START Input data
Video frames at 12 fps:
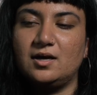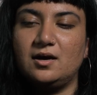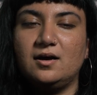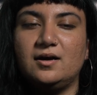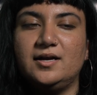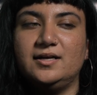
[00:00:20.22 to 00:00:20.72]

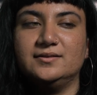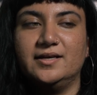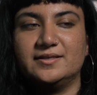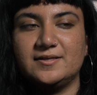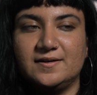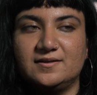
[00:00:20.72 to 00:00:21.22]
law and
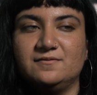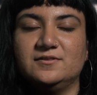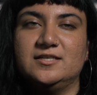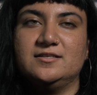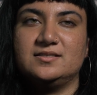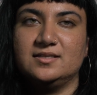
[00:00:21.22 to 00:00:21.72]
like data
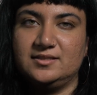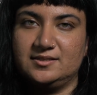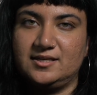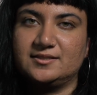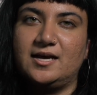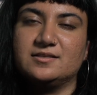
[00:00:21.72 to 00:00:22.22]
governance and
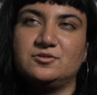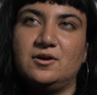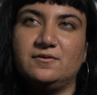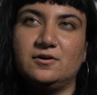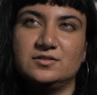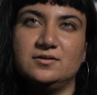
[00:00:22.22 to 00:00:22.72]
things like that. So
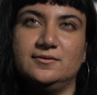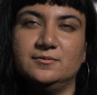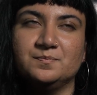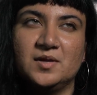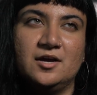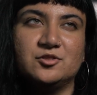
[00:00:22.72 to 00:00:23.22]
I've
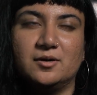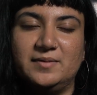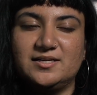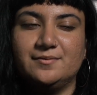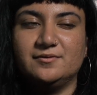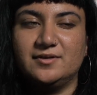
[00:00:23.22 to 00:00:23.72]
also, throughout my
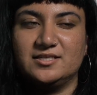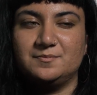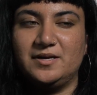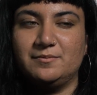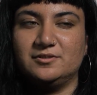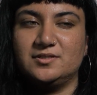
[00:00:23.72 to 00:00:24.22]
time at Rice,
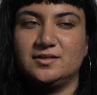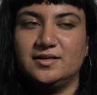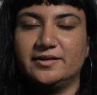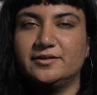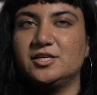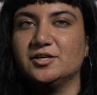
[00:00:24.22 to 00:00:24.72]
been able to
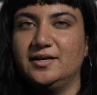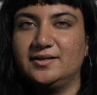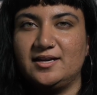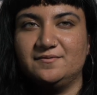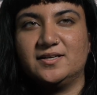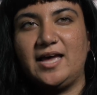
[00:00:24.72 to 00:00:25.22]
like curate
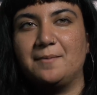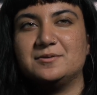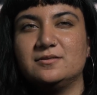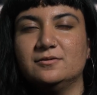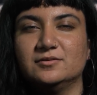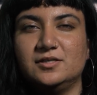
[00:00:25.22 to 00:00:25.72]
kind of a
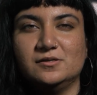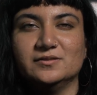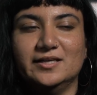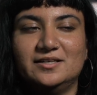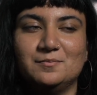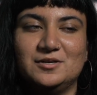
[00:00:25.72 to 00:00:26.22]
capstone
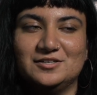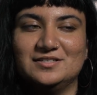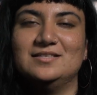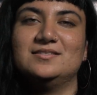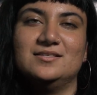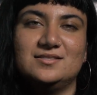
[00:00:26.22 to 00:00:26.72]
called like
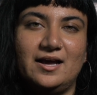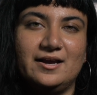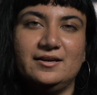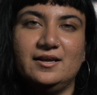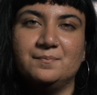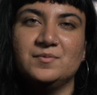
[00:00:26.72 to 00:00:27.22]
Computers in
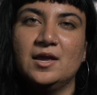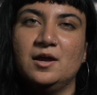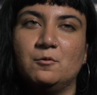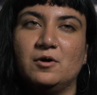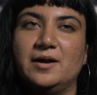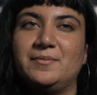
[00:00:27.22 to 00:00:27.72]
Society,
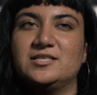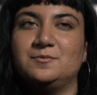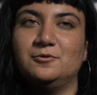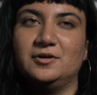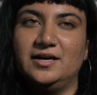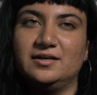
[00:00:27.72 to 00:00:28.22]
where I'm
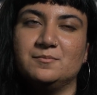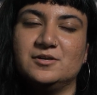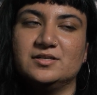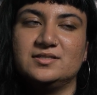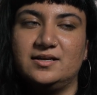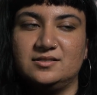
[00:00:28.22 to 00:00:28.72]
exploring
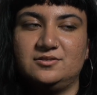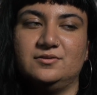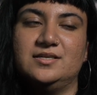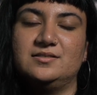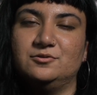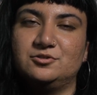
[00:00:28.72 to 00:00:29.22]
computer science through
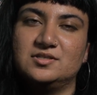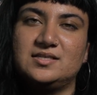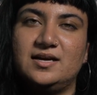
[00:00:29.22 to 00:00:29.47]
these social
END Input data
The whole of the data needs to be copied word for word, though not its pictures.

**Reply:**
Video frames at 12 fps:
[00:00:20.22 to 00:00:20.72]

[00:00:20.72 to 00:00:21.22]
law and
[00:00:21.22 to 00:00:21.72]
like data
[00:00:21.72 to 00:00:22.22]
governance and
[00:00:22.22 to 00:00:22.72]
things like that. So
[00:00:22.72 to 00:00:23.22]
I've
[00:00:23.22 to 00:00:23.72]
also, throughout my
[00:00:23.72 to 00:00:24.22]
time at Rice,
[00:00:24.22 to 00:00:24.72]
been able to
[00:00:24.72 to 00:00:25.22]
like curate
[00:00:25.22 to 00:00:25.72]
kind of a
[00:00:25.72 to 00:00:26.22]
capstone
[00:00:26.22 to 00:00:26.72]
called like
[00:00:26.72 to 00:00:27.22]
Computers in
[00:00:27.22 to 00:00:27.72]
Society,
[00:00:27.72 to 00:00:28.22]
where I'm
[00:00:28.22 to 00:00:28.72]
exploring
[00:00:28.72 to 00:00:29.22]
computer science through
[00:00:29.22 to 00:00:29.47]
these social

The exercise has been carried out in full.